So with that, on to tonight’s monologue.
Asi que how about that Monkeypox?
Bien, there is a transition you don’t see. We beat COVID and now we got Monkeypox.
For an update, let’s go live to some monkeys. Practicing safe Monkeypox, supongo.
We’ve been monitoring this closely, but not that closely. Eran following CDC guidelines to keep at least six feet of distance from the closest chimp. But there are no concerns here. Bien, except for this weird rash I just got on my back.
En toda seriedad, 200 people are being monitored for infection in Massachusetts after coming into contact with a confirmed case. And it’s not Liz Warren, although she now claims she’s 13% primate.
The virus may have been spreading for months and experts claim there have even been suspected cases in Salt Lake City. Asi que, who was just in Salt Lake City?

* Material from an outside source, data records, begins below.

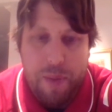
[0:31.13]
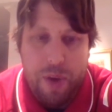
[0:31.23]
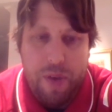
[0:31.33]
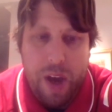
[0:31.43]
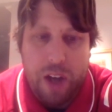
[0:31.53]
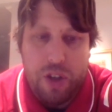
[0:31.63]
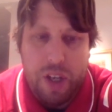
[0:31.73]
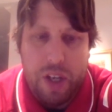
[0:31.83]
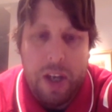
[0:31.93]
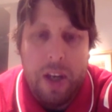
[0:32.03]
we've
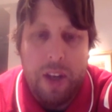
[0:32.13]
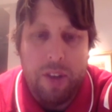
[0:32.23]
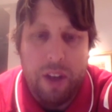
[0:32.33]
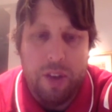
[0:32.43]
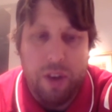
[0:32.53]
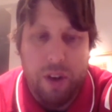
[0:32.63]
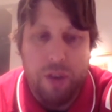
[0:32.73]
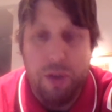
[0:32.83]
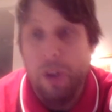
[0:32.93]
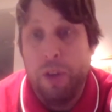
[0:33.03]
actually sent our
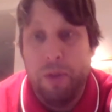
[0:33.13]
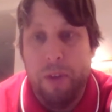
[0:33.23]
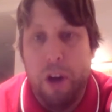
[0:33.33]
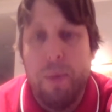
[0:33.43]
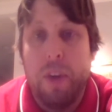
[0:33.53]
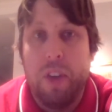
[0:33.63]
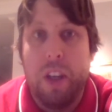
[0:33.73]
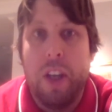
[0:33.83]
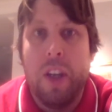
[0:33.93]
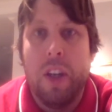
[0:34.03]
students from Almaty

Sunday actually. I never should have gone to the zoo. I also shouldn’t have hopped the fence to hang out in the enclosure. But I could have sworn that orangutan winked at me.
It’s getting so bad. Some people aren’t actually coming in to work now.

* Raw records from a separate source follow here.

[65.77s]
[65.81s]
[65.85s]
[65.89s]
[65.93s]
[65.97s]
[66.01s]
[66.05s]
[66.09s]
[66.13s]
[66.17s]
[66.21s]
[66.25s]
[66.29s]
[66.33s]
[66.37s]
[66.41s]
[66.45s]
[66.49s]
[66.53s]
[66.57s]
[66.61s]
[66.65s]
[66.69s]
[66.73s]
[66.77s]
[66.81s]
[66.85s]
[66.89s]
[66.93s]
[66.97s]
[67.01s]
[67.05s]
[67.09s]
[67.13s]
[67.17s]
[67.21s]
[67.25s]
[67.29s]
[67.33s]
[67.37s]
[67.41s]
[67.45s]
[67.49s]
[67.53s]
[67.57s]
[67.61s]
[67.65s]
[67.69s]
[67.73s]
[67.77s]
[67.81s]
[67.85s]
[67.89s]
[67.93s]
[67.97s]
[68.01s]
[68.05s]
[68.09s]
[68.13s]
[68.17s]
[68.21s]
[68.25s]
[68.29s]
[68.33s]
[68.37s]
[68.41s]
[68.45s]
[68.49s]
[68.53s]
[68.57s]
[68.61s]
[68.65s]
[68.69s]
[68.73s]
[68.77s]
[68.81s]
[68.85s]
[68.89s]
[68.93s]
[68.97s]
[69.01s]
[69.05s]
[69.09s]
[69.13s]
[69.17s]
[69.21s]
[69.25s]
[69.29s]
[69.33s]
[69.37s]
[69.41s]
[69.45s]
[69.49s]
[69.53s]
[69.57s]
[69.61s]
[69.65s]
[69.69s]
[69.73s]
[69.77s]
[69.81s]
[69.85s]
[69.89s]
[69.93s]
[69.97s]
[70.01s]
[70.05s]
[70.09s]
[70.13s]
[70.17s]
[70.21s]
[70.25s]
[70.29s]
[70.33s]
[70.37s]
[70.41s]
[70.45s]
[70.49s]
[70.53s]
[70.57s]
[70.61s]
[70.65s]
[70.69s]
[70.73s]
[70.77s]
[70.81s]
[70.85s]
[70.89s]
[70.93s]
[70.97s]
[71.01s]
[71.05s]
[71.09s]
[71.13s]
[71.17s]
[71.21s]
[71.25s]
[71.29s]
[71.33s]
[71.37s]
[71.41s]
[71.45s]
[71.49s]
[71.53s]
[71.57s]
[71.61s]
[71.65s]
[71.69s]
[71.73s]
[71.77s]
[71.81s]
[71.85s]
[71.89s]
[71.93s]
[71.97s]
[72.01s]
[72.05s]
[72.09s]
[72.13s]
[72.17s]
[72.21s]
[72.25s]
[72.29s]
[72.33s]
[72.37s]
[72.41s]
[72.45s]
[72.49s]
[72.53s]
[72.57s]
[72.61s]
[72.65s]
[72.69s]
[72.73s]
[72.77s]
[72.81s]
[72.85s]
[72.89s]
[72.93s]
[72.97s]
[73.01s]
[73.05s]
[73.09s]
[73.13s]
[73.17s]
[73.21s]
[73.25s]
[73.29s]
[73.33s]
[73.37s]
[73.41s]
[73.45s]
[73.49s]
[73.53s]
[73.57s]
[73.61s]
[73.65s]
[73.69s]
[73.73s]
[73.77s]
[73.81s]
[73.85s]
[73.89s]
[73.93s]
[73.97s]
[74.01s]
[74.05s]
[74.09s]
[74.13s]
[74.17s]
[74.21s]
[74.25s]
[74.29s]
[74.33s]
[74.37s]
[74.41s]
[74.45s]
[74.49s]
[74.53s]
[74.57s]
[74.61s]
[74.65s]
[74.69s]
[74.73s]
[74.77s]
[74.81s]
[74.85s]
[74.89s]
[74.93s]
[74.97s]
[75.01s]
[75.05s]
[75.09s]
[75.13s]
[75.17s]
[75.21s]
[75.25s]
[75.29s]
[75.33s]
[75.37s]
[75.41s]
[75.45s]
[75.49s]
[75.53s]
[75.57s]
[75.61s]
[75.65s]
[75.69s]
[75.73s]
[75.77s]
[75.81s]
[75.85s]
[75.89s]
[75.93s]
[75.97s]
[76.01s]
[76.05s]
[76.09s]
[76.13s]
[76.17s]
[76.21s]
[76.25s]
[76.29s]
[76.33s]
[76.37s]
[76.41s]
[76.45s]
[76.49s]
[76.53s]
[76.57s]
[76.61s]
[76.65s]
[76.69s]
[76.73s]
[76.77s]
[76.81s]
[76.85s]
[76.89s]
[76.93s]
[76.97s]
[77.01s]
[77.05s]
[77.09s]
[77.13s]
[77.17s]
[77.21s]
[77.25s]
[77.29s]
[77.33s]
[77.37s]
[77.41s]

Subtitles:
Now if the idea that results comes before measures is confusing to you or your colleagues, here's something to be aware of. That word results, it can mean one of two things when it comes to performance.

STAFFER: Dirtbag Diary entry 345. Day one. I’ve been told that I have to isolate because I was exposed to the monkey pox. But I only associate with meatless monkeys that I make out of soybeans and my own hair. And no one is answering my calls, which has to be because they’re worried about the pox. There can be no other reason. Oh, that’s my landlord. I got to hide.
Oscar worthy. Ahora, por supuesto, Joe Biden is concerned over Monkeypox. But gas prices, Burrow comentó sobre todos los elogios que estaba recibiendo en las redes sociales y por mensaje de texto después de la victoria de regreso sobre los Chiefs para sellar el primer título de conferencia de la franquicia desde el. me pregunto porque. Bien, Te diré, because filling your tank will make you more sick than Monkeypox ever will. But I wonder when it comes to gas prices. We’re going through an incredible transition.

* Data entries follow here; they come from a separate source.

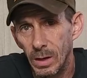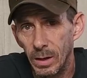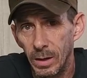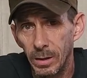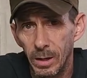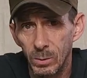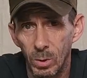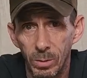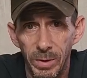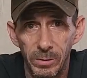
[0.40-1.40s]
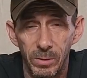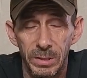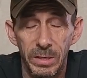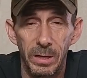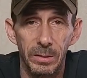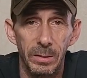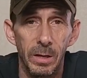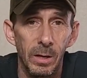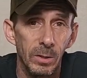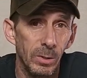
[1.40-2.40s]
Hey guys, welcome back to Rusty Guns.
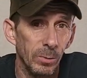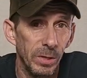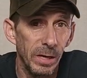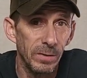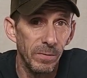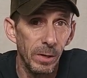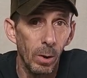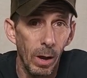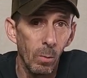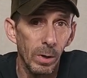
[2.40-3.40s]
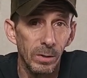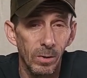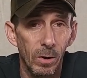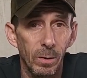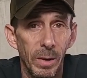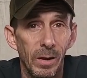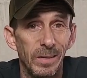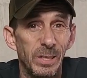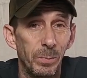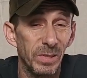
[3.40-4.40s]
So in today's video, I want to talk about
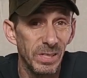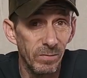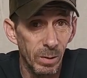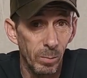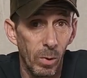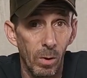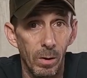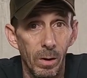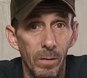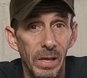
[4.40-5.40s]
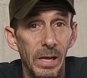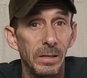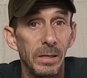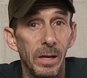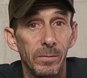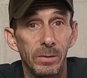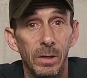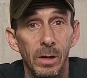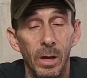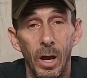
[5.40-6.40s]
a specific part of the ATF's
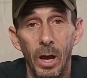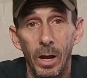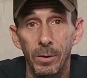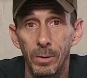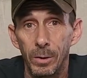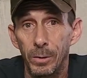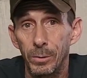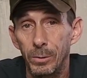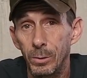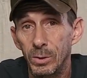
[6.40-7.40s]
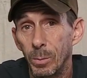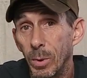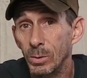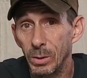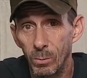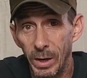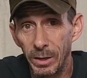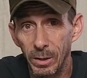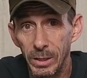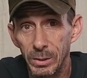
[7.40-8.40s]
new supposed
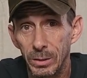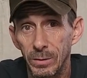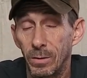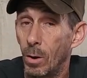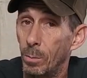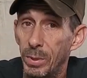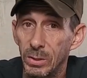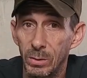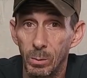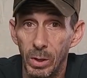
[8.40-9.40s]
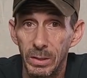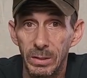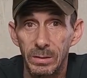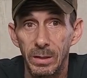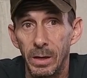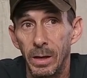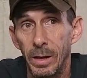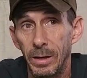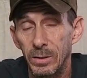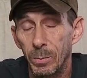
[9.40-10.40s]
regulations on pistol braces.
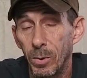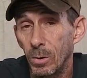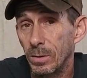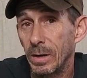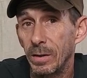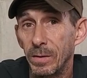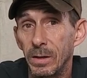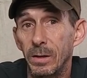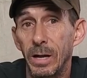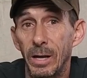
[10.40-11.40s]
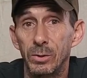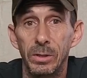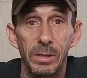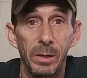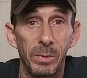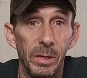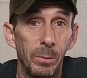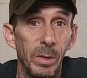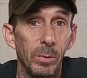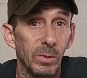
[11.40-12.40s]
And it's a part that I think could actually end up getting
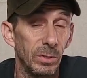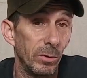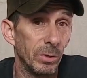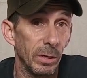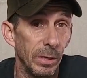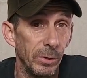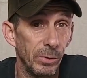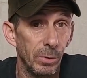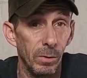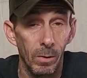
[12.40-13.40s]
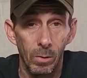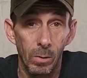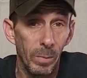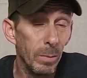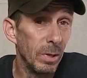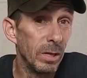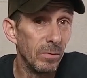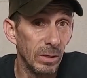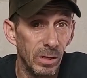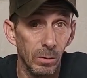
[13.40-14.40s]
people seriously injured or maybe
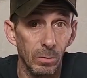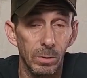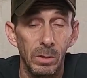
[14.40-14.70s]
even killed.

PRESIDENT BIDEN: When it comes to gas prices. We’re going through an incredible transition that is taking place. And God willing, when it’s over, we’ll be stronger and the world will be stronger and less reliant on fossil fuels. When this is over.
Bien, I bet Putin is relieved Joe isn’t blaming him anymore. So only then did Biden pay lip service to millions of Americans as they experienced an incredible transition of money from their paychecks to the pumps. Calling this crisis a transition is like saying Caitlyn Jenner used to be kind of a tomboy and we’re supposed to chalk it up to progress.
And now we’re told there are going to be blackouts. I’m sure if you ask Joe about them, he’ll say, “what’s the big deal, hombre? I have blackouts all the time.”
So in case you’re wondering if this administration feels your pain. They don’t. But they sure are great at creating it. And even if they did feel your pain, they’d still think it’s good for you. And that reminds me tonight’s bondage night at Doocy’s. Geraldo is always welcome as long as he doesn’t remove the ball gag.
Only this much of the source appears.